SAIL Pipeline extends the capability of the Scikit-learn pipeline to incremental learning and adds compatibility with machine learning models from [River, Keras and PyTorch] via SAIL Wrappers.

images/architecture.png

Above figure describes the architecture of SAIL AutoML pipeline and gives an overview of its framework design and components. The framework offers an end-to-end AutoML workflow engineered by a SAIL pipeline which enables data ingestion, cleaning, feature selection, model selection, incremental training, scoring and monitoring for data drifts. The workflow covers all the aspects of the AutoML life cycle, from data collection to engineering it, to fit the given estimator while handling the data drift. The workflow is made intelligent through a robust set of APIs offered by the SAIL framework. The various components adhere to the SAIL modelling patterns making it efficient when executing them over the pipeline APIs. The pipeline can run distributed using the Ray Ecosystem.

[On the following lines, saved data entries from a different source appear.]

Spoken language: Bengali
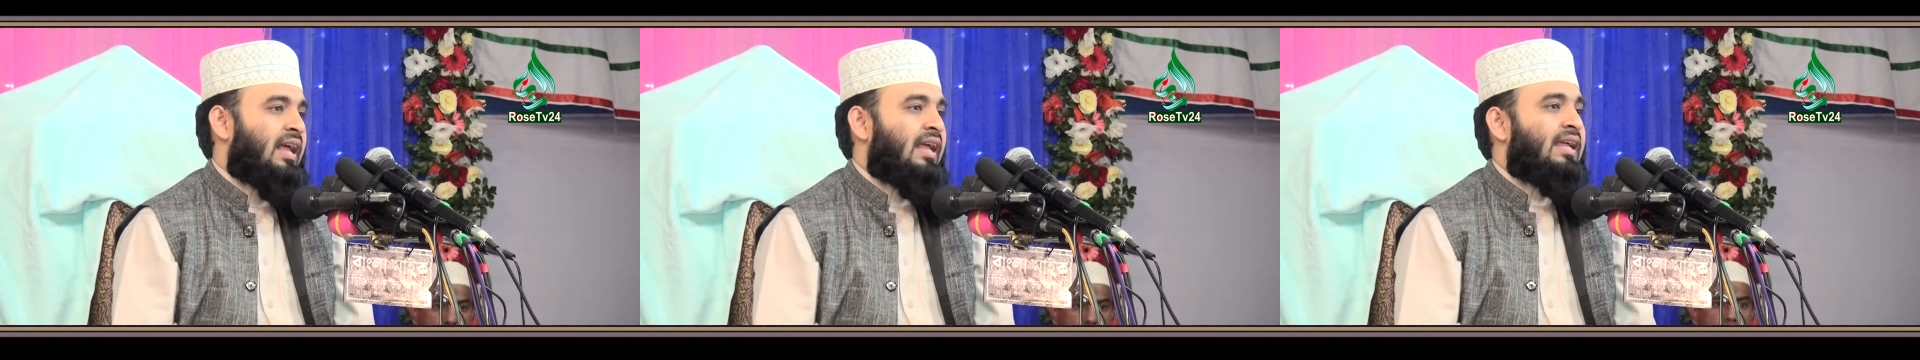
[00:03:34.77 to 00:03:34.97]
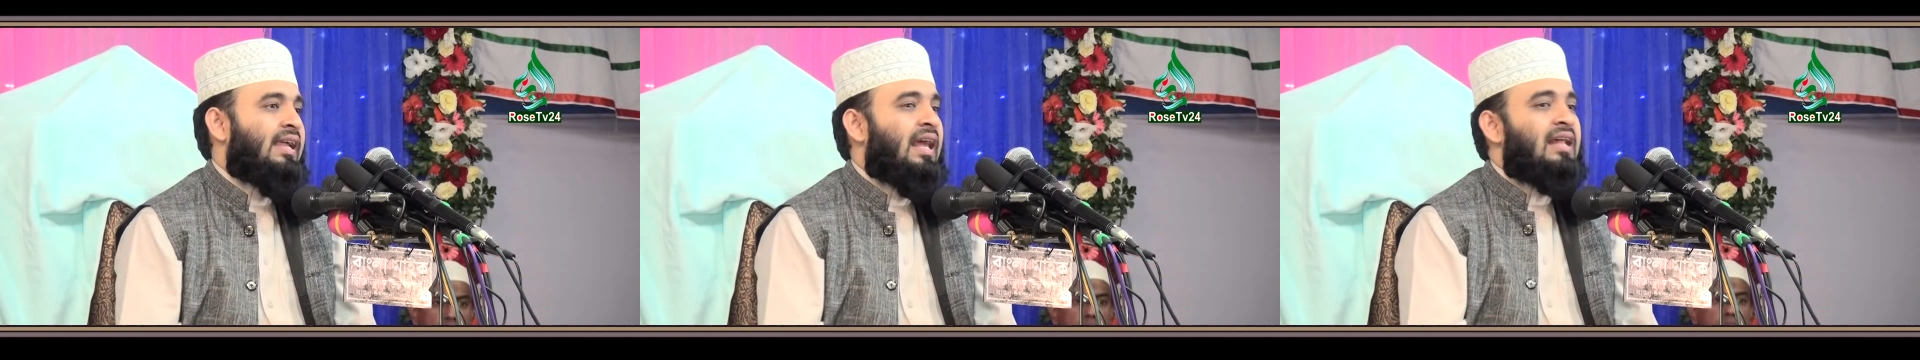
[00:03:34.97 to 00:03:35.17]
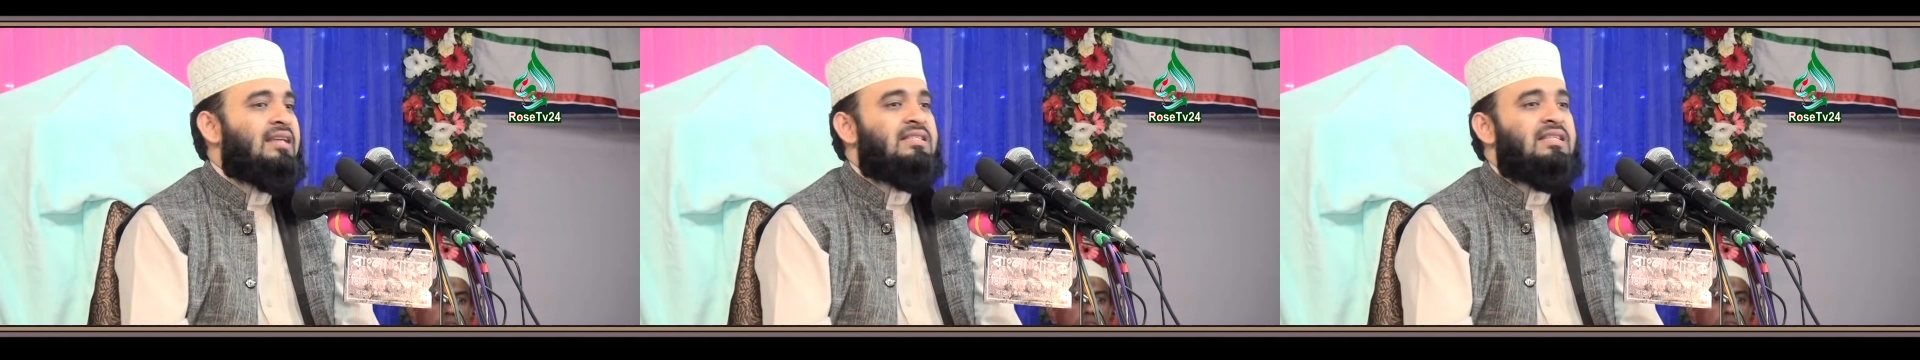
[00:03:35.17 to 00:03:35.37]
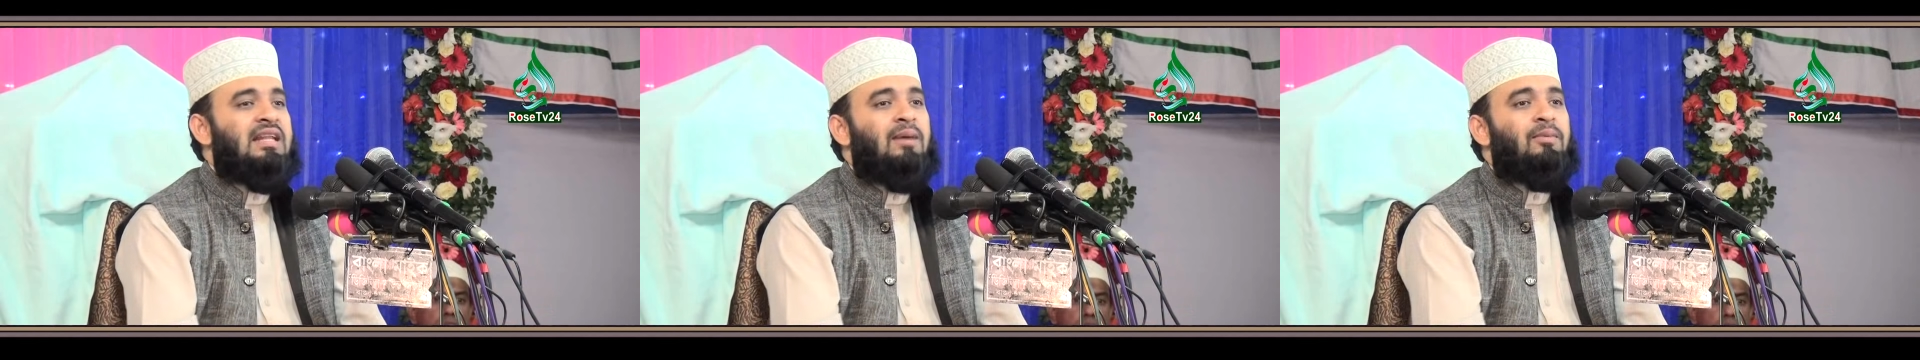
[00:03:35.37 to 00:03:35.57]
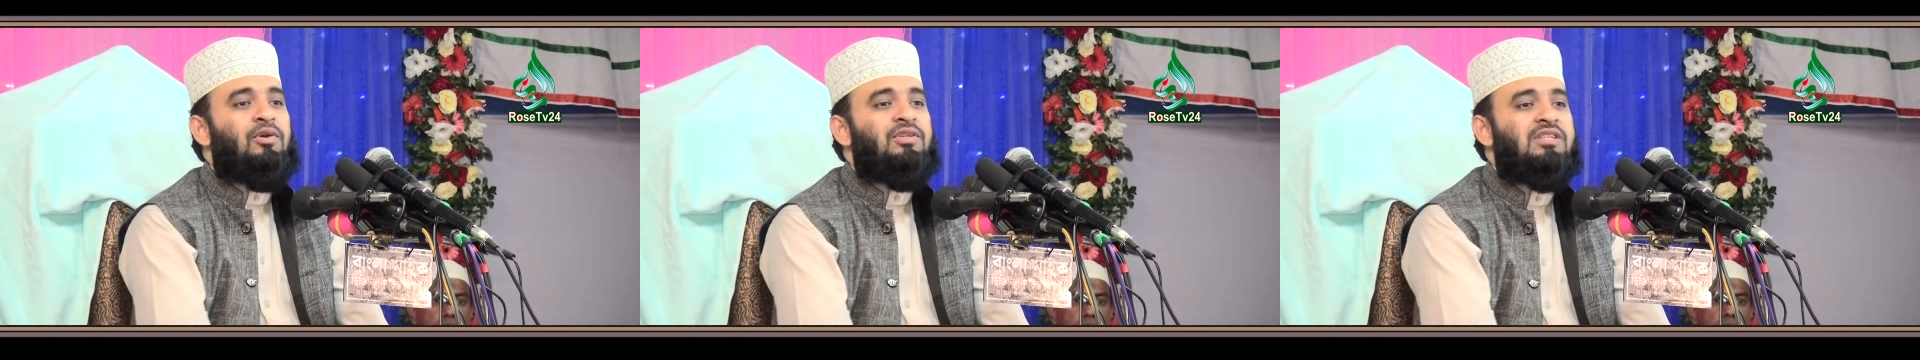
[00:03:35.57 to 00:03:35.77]
এই গ্যালাক্সির
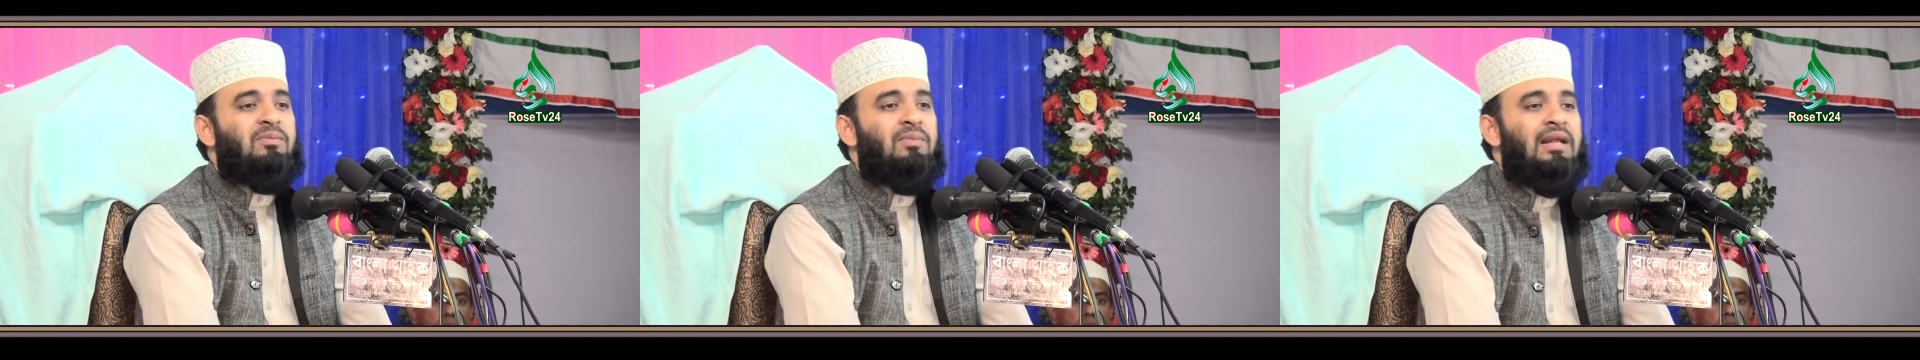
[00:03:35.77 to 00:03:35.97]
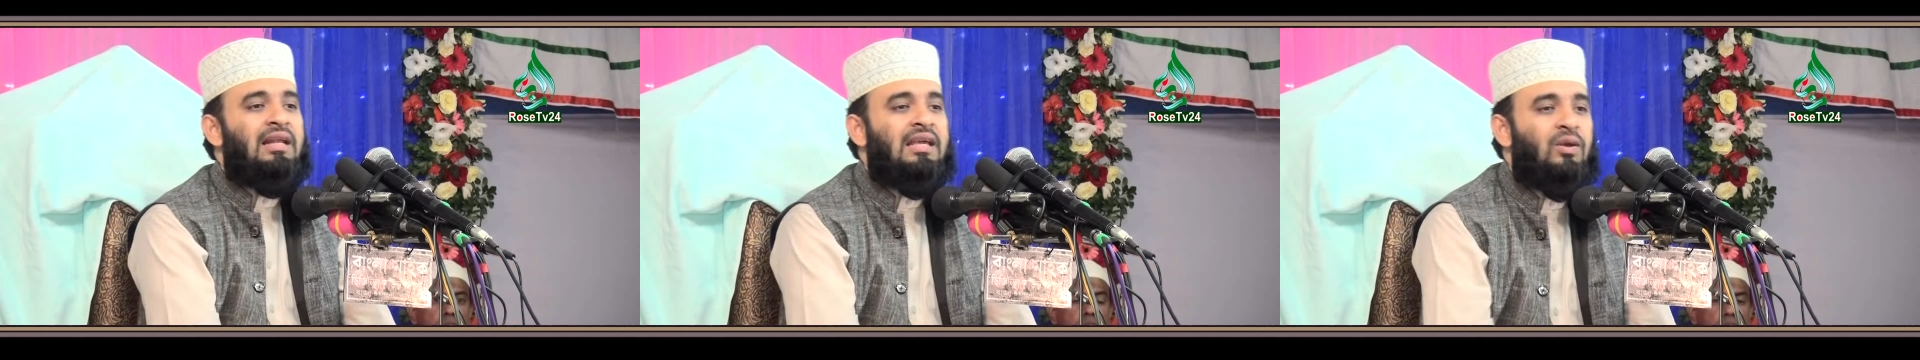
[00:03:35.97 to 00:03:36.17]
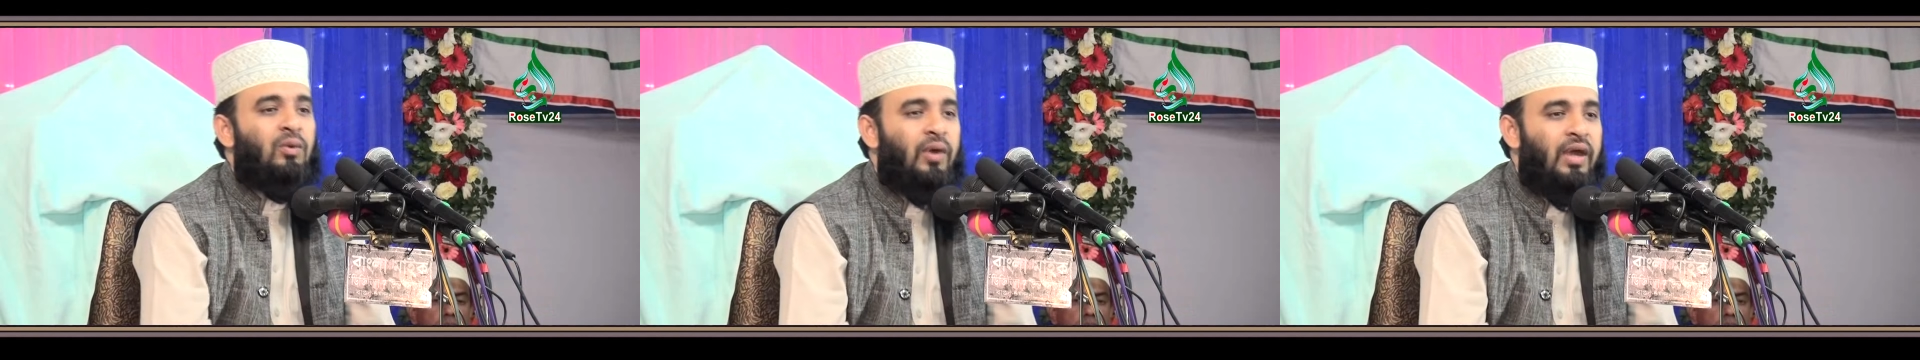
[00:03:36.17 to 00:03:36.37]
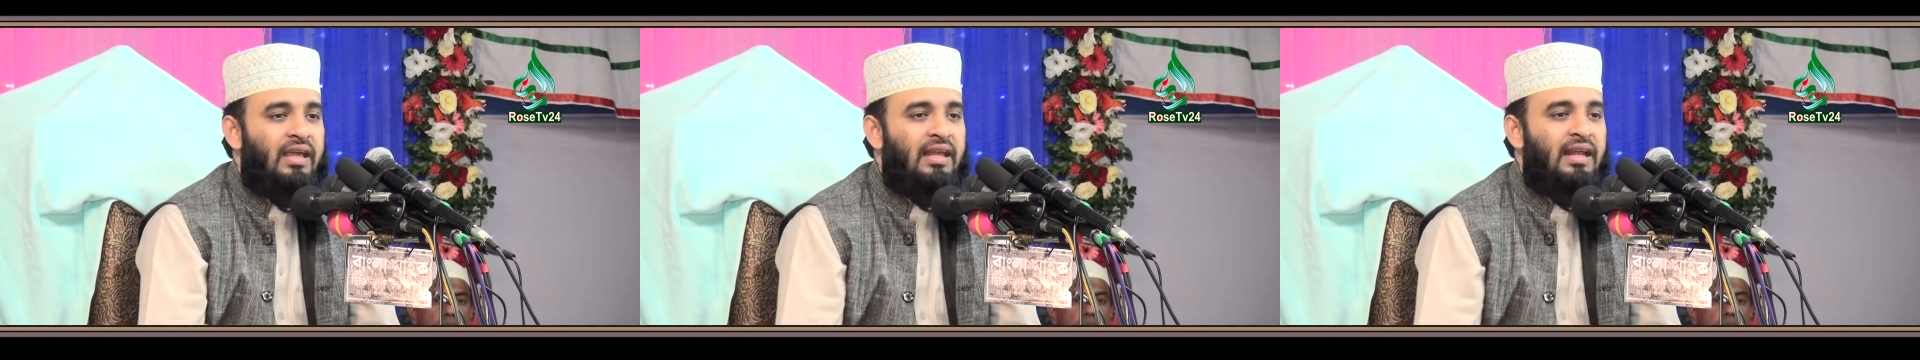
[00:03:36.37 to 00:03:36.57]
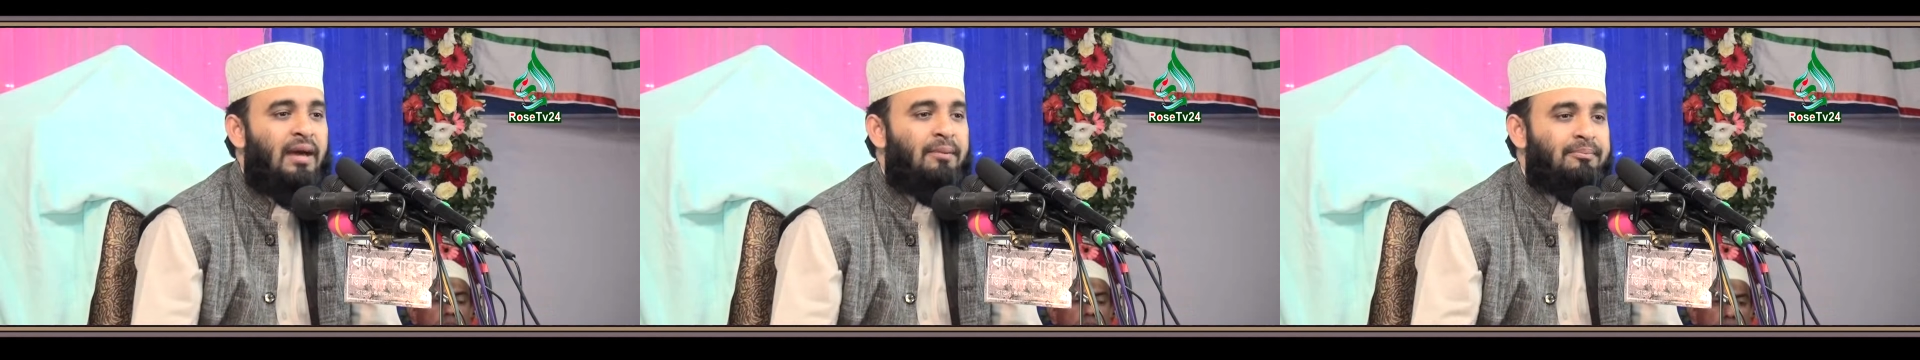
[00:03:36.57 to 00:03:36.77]
নাম হচ্ছে মিল্কি ওয়ে
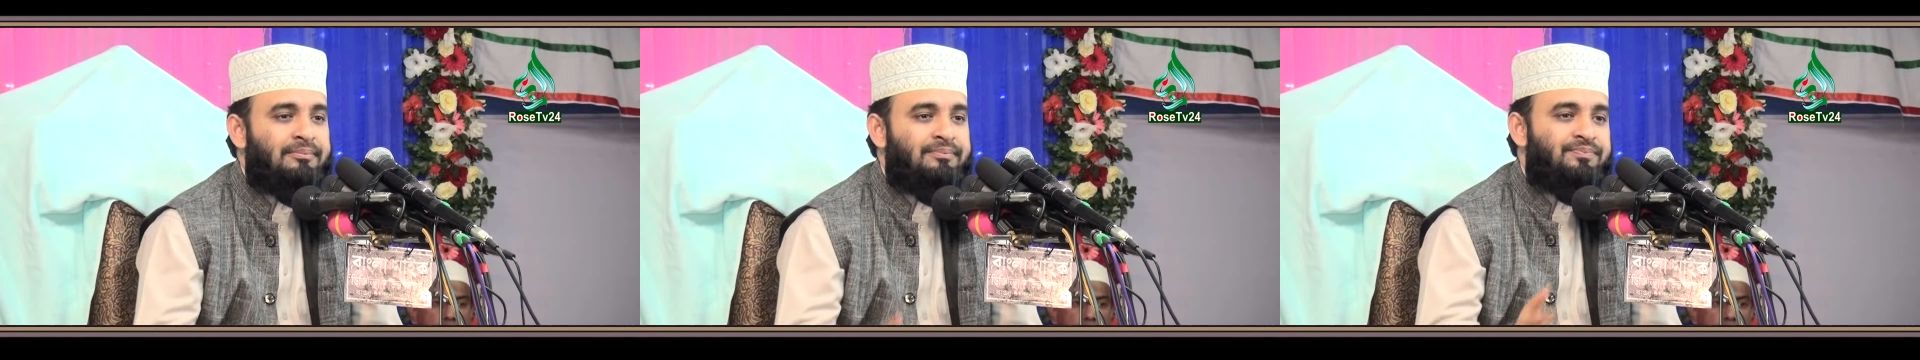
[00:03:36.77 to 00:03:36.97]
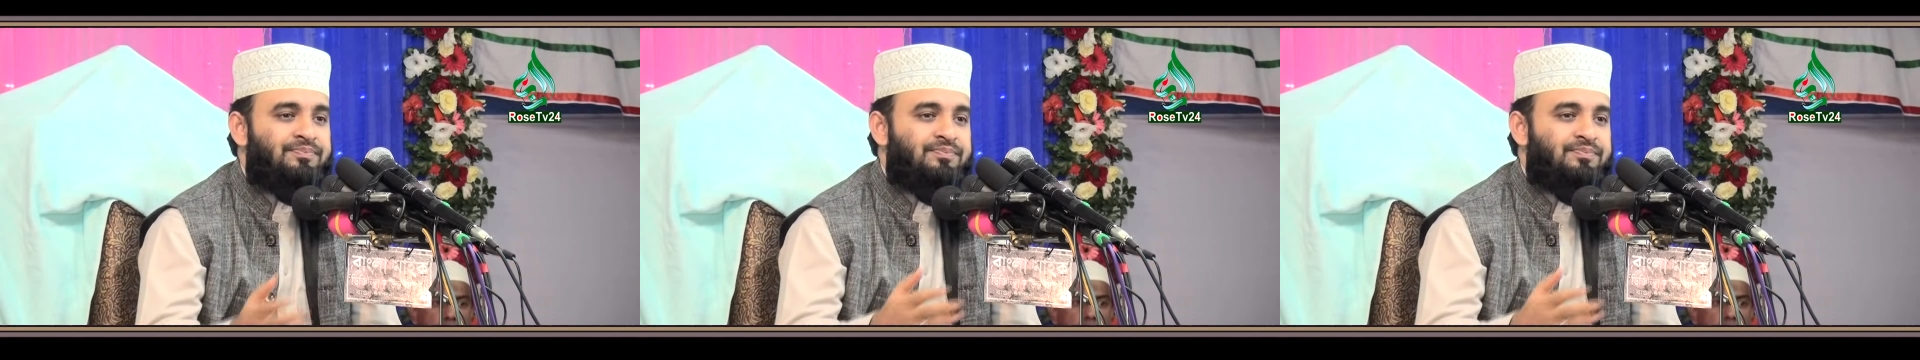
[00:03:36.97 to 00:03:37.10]
কি নাম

The architecture diagram shows three base components: (a) SAIL Pipeline, (b) SAIL Model, and (c) Ray API (Philipp 2017). The SAIL Pipeline acts as a backbone that produces production-ready incremental models. It streamlines training aspects such as chaining pre-processing tasks, model optimisation, incremental training and monitoring. The pipeline works with several standard transformers and pre-processors for data transformation tasks. The Transformer API accepts a mix and match of multiple transformers from libraries like River (Montiel 2021) and Scikit-learn (Pedregosa 2011). It is responsible for ingesting data from high-frequency and high-volume data sources such as RES Systems. The pipeline can be executed exclusively for pre-processing tasks. The data cleaning component deals with data manipulation and cleaning jobs. The Feature Selection activity is completed through a Float Python library integrated into the SAIL.

The Evaluation API uses a consistent measurement process to quantify the quality of model predictions on the test data. The output is evaluated against the ground truth using various metrics. It monitors for data drift and triggers model selection to re-evaluate model parameters.